We are of opinion that the act of Pennsylvania, May 11, 1911, permitting an exception to the whole of the charge without specifying the offending portion, is not binding on the District Court or on this court and does not supersede the rules of the two courts declaring against a general exception and requiring a distinct and specific statement of the mátter excepted to. As the defendant did not comply with the rules in this regard, it is without right to a review of the instruction upon the measure of damages assigned as error.
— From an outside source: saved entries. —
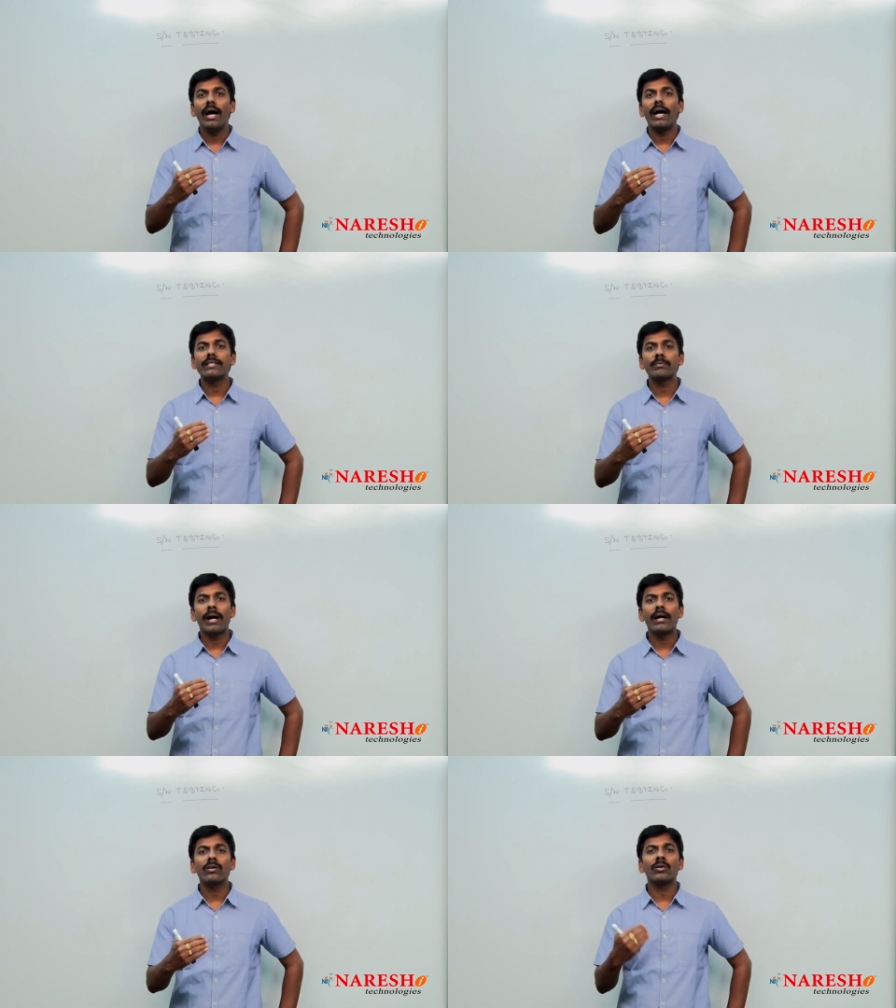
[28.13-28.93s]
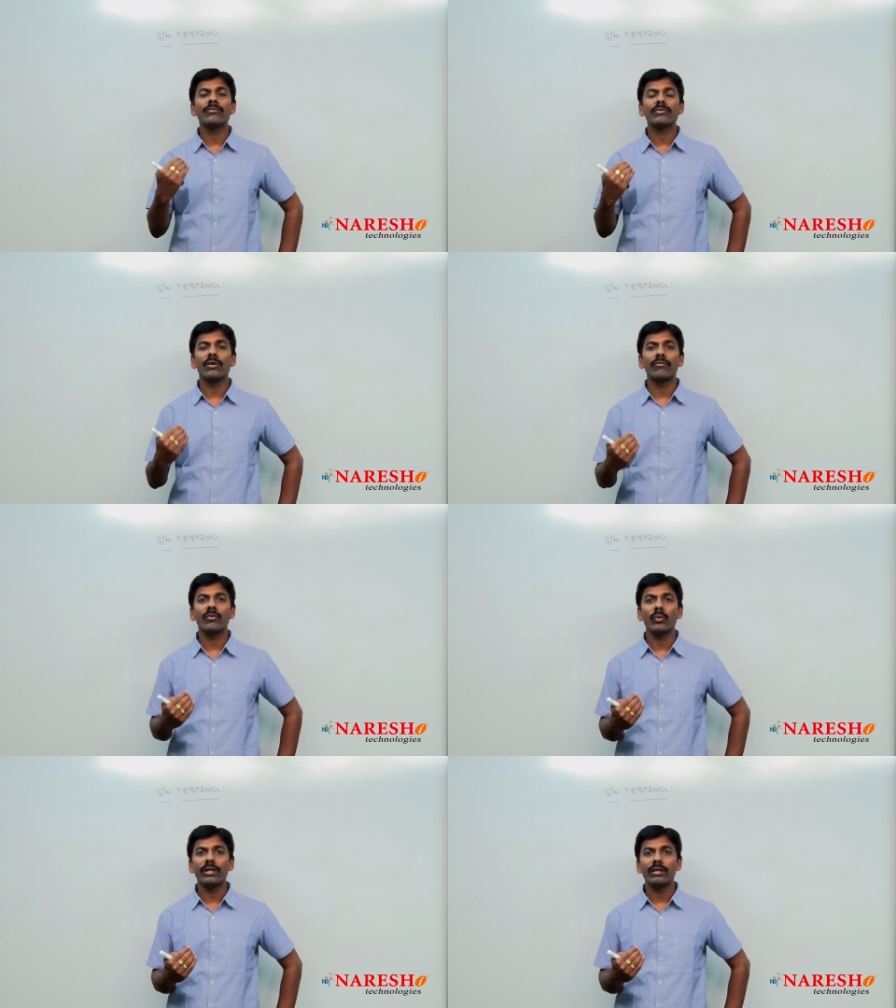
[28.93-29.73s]
As part of
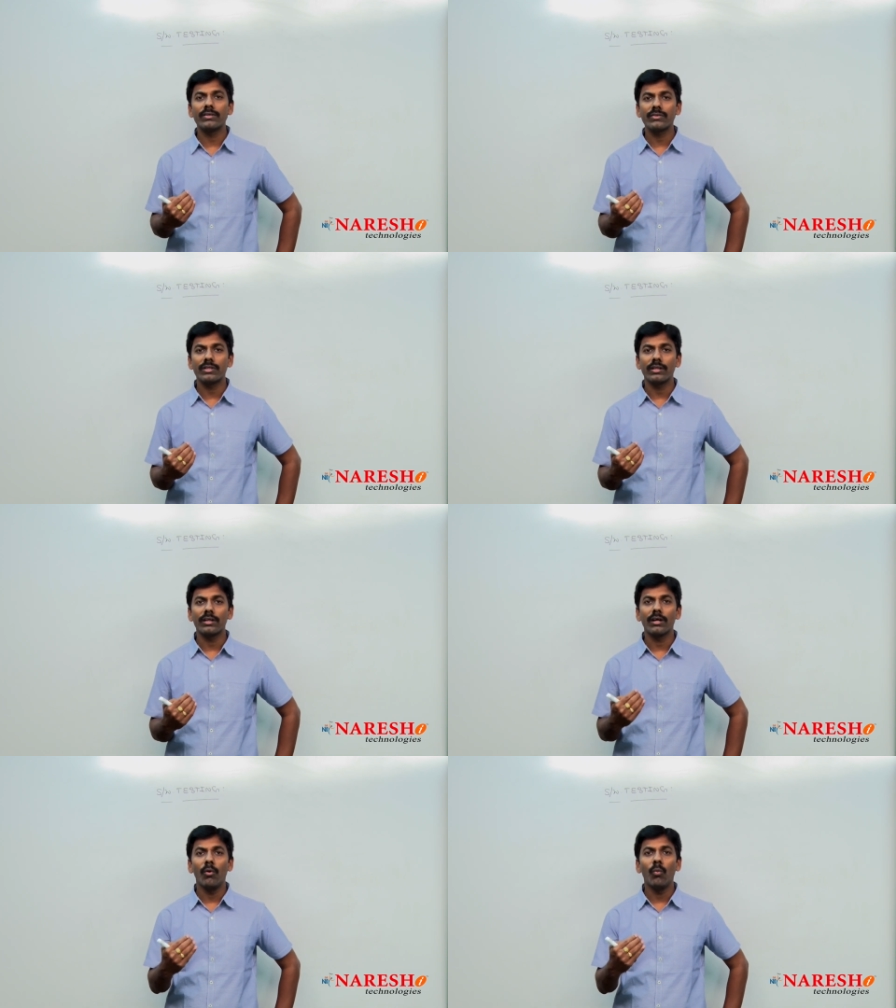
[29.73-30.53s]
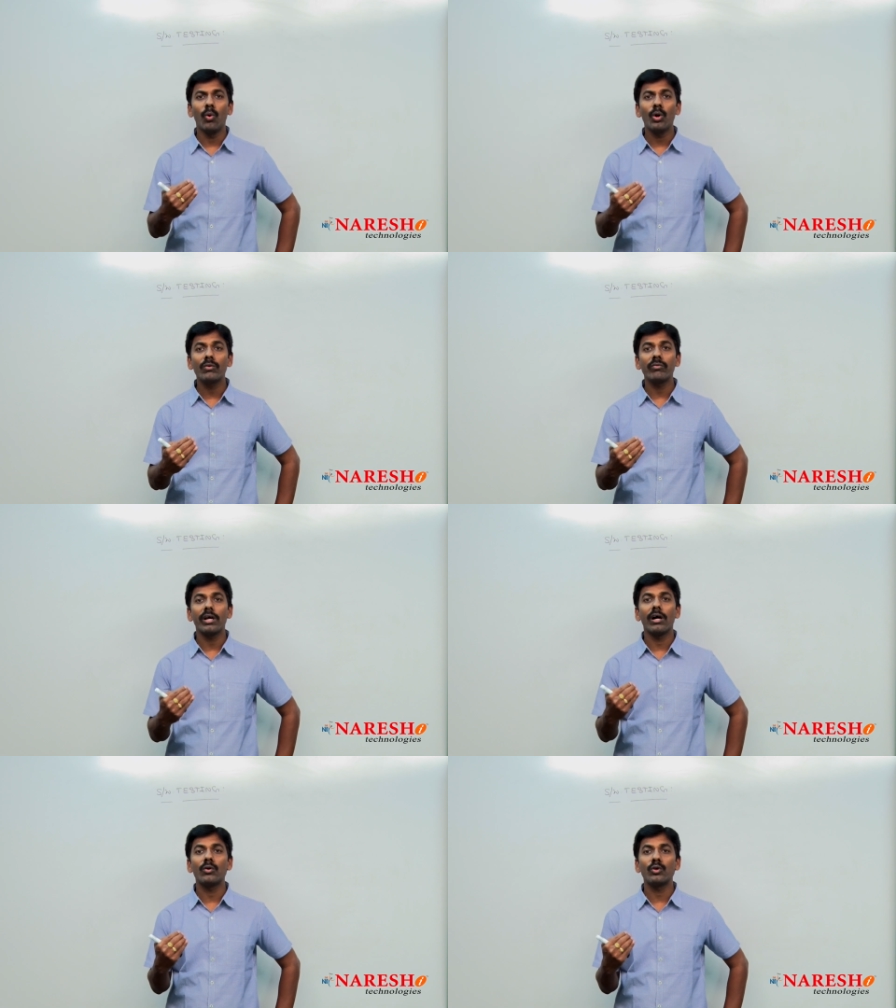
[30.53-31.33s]
software testing, what
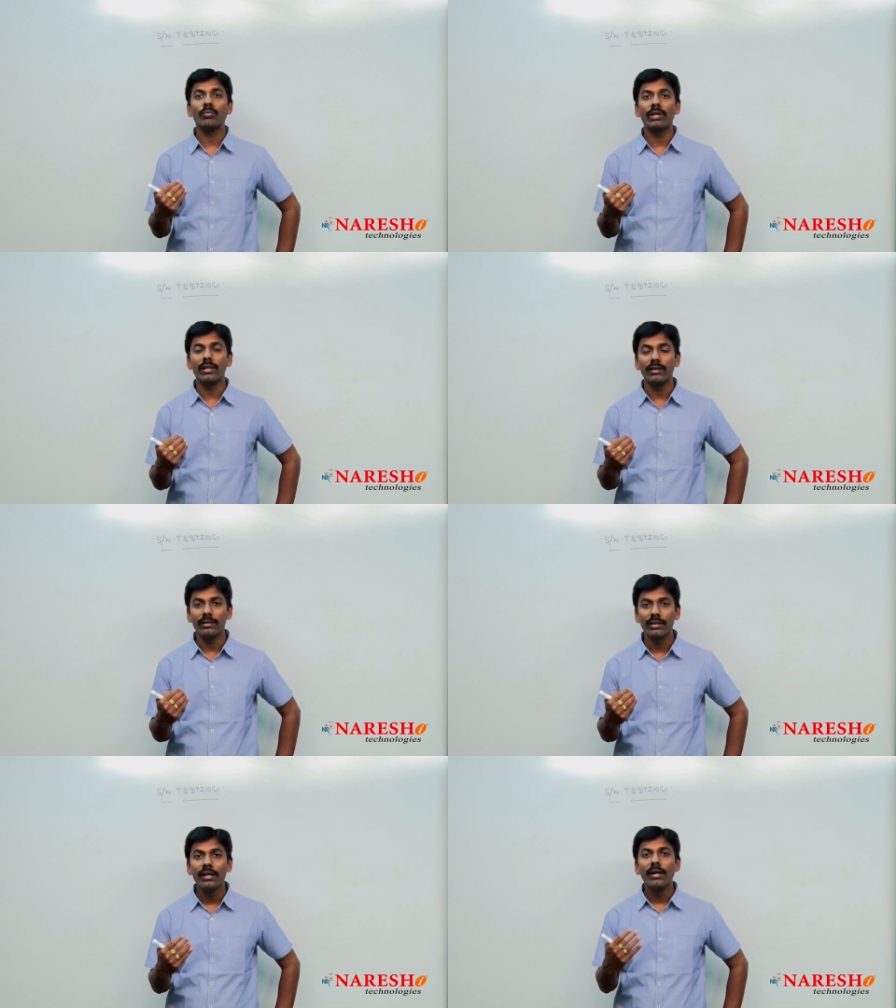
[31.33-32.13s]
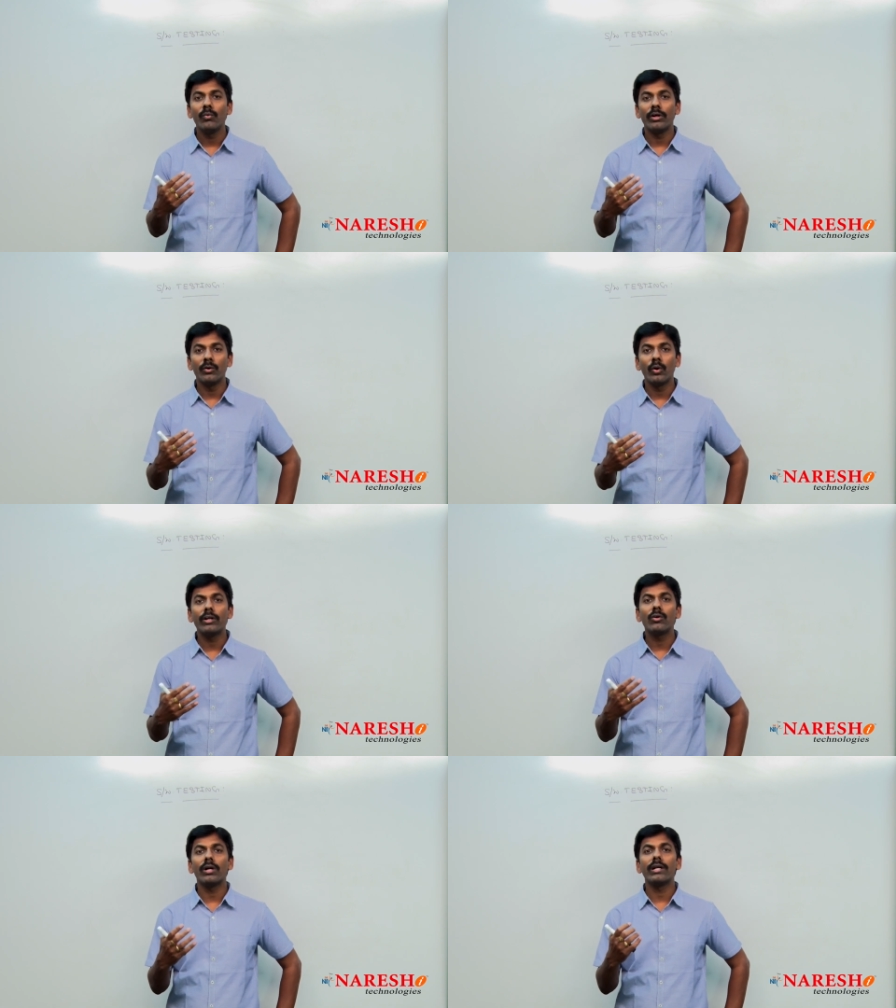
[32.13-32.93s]
we have to be learned, we are
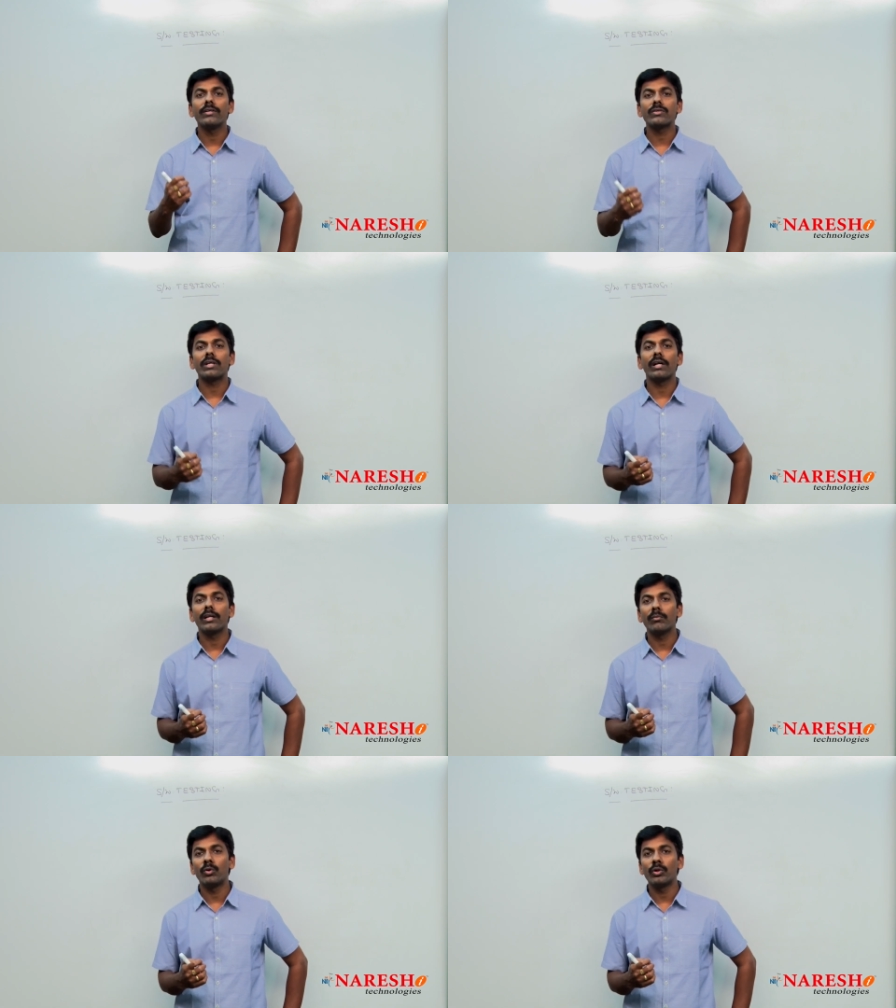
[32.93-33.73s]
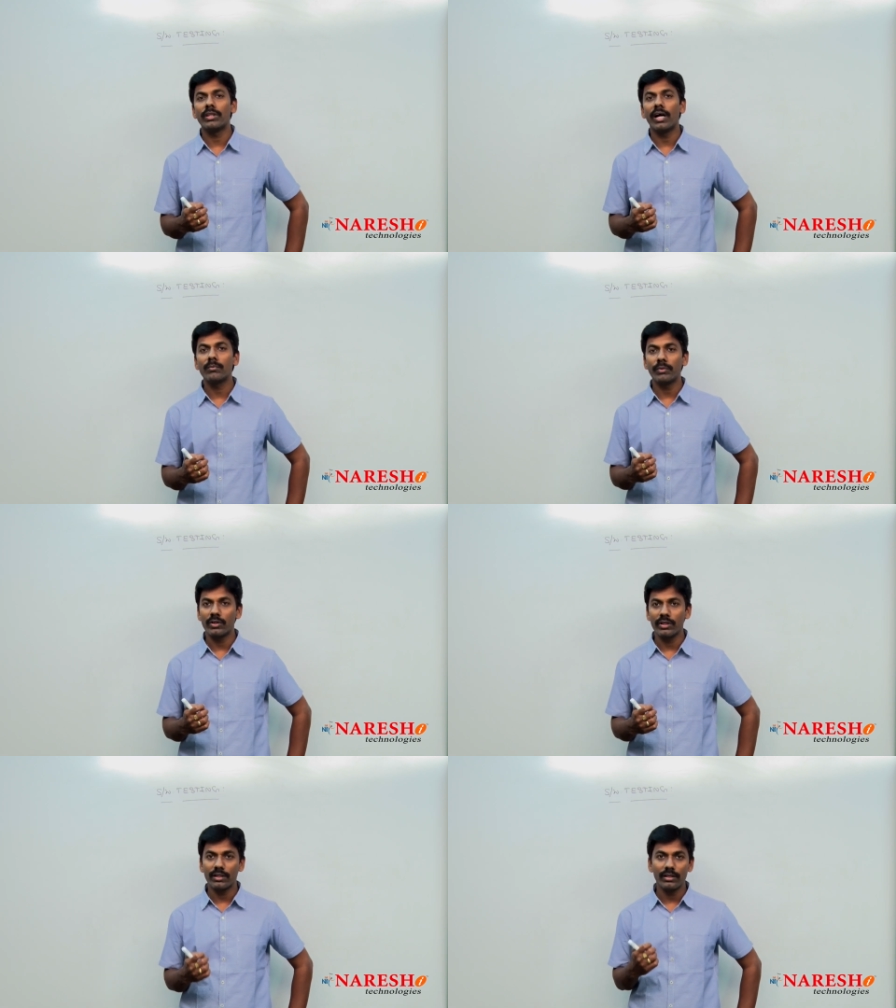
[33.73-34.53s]
going to understand about that
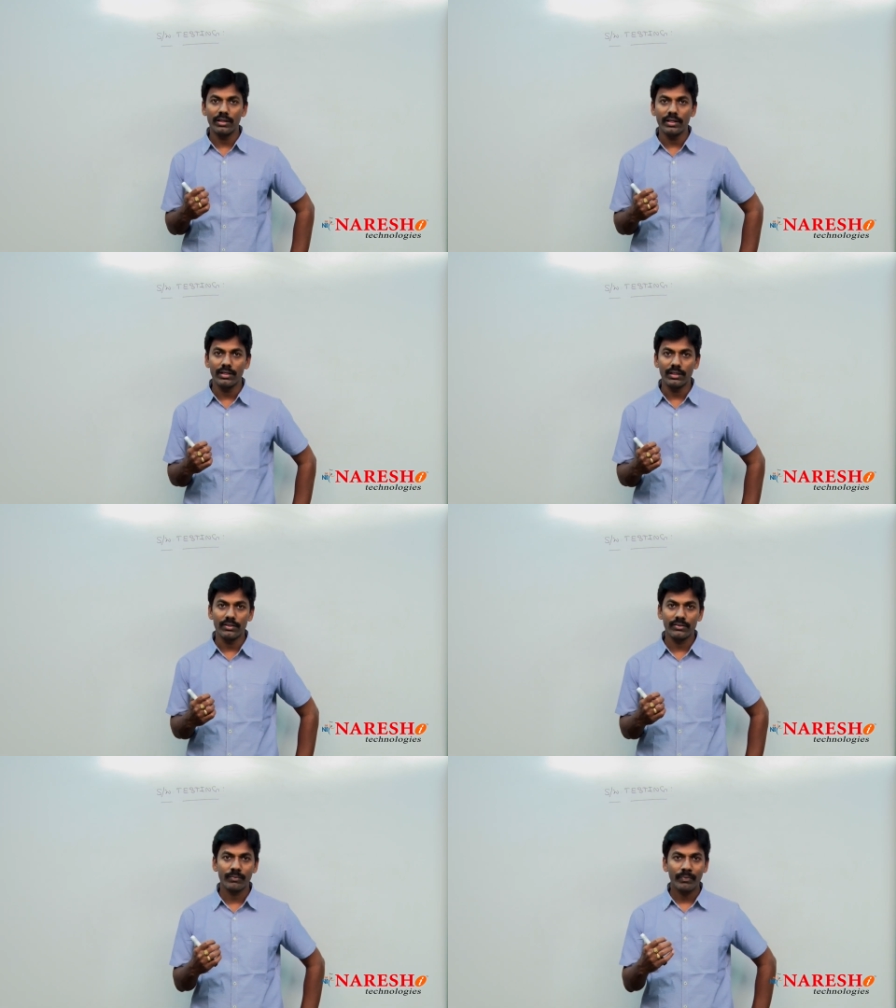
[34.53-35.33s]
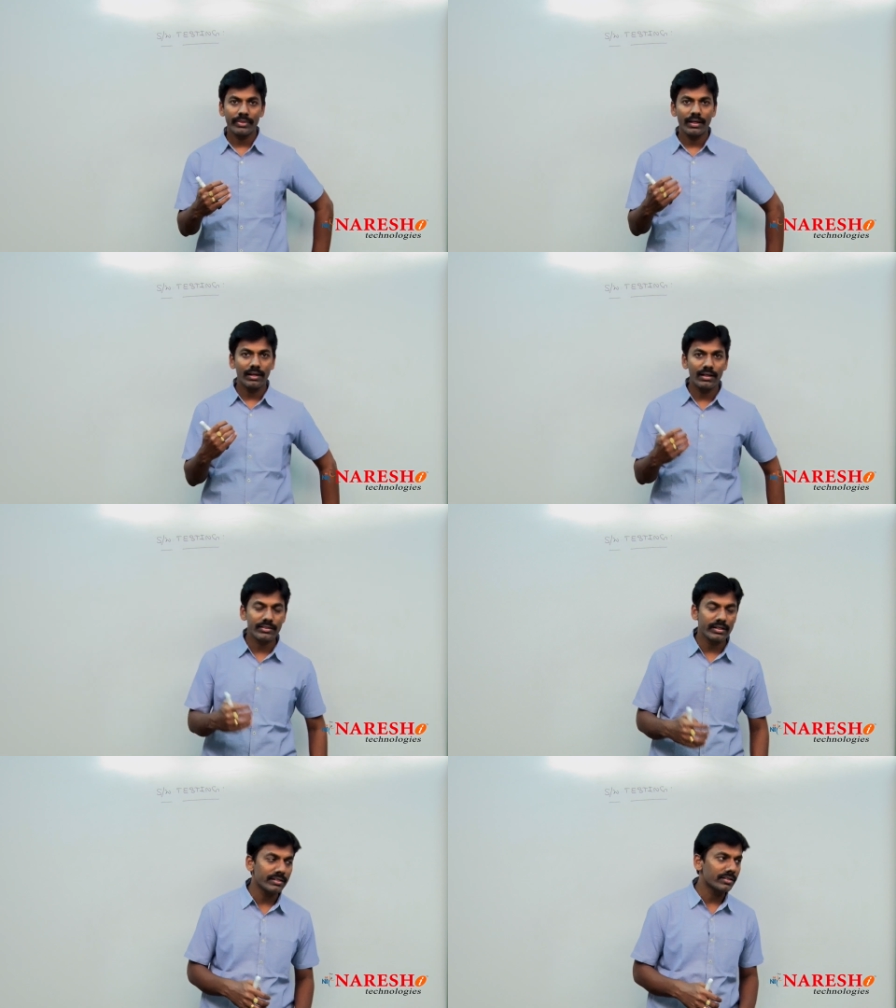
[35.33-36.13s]
particular details.
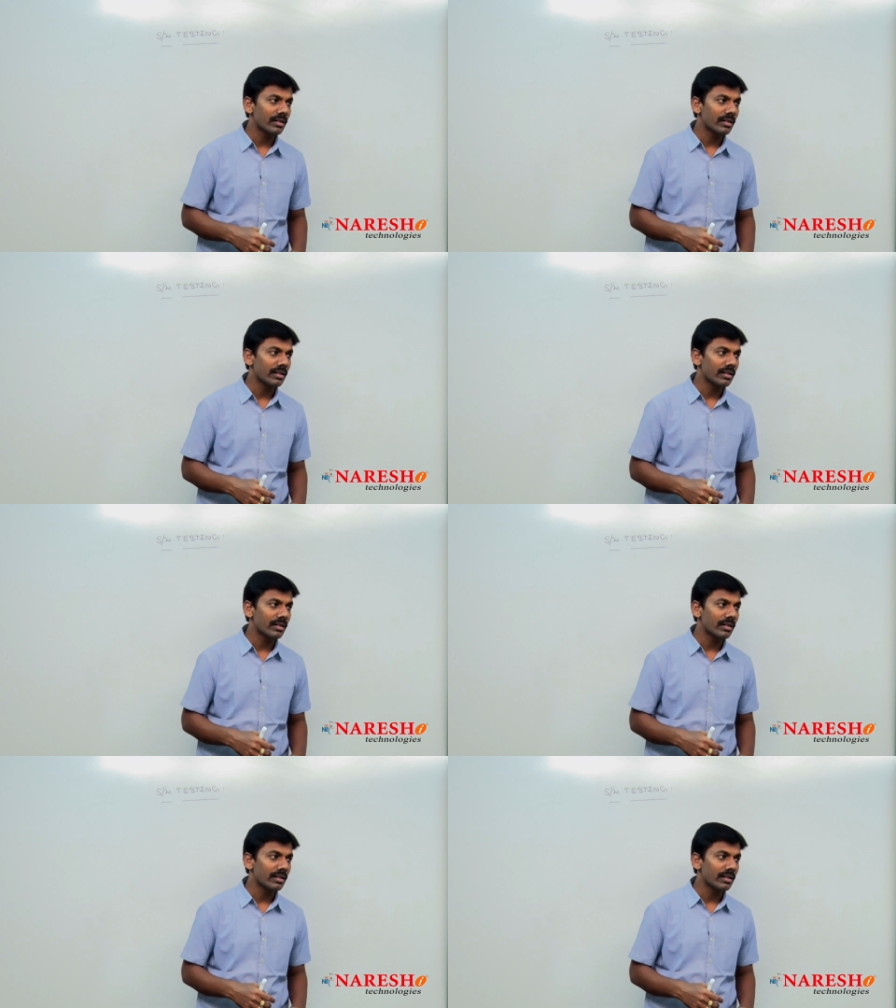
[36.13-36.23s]
Let's get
*16[11, 12] Although the defendant cannot ask of right for a review of a matter to which it has not made valid exception, we have before us a record in which positive error appears. Though inadvertently made, there is error nevertheless, and harmful error too, for there is no possible way of knowing how much of the verdict is for the loss of the husband’s companionship, erroneously charged as an ingredient of damage. Are we to ignore this error and disregard the manifest prejudice flowing from it, in order to compel hereafter the observance of rules of procedure? Or are we required in the proper administration of justice, to so frame our decree that justice in this particular case may not miscarry? To meet such a situation and to reserve to itself full power to do justice without hindrance and in any event, this court has announced by rule that, at its option, it may notice a plain error not assigned (rule 11, 224 Fed. vii, 137 C. C. A. vii). While the error in this case is assigned, it stands as though not assigned, because of the lack of a valid exception, and, whether properly or improperly assigned, it is nevertheless “plain error,” which, to do justice within the spirit of the rule, we feel constrained to notice. Therefore, upon the court’s errors in admitting evidence of funeral expenses and, in charging funeral expenses and the loss of the husband’s companionship as elements of damage,

The judgment below is reversed, and a new venire awarded.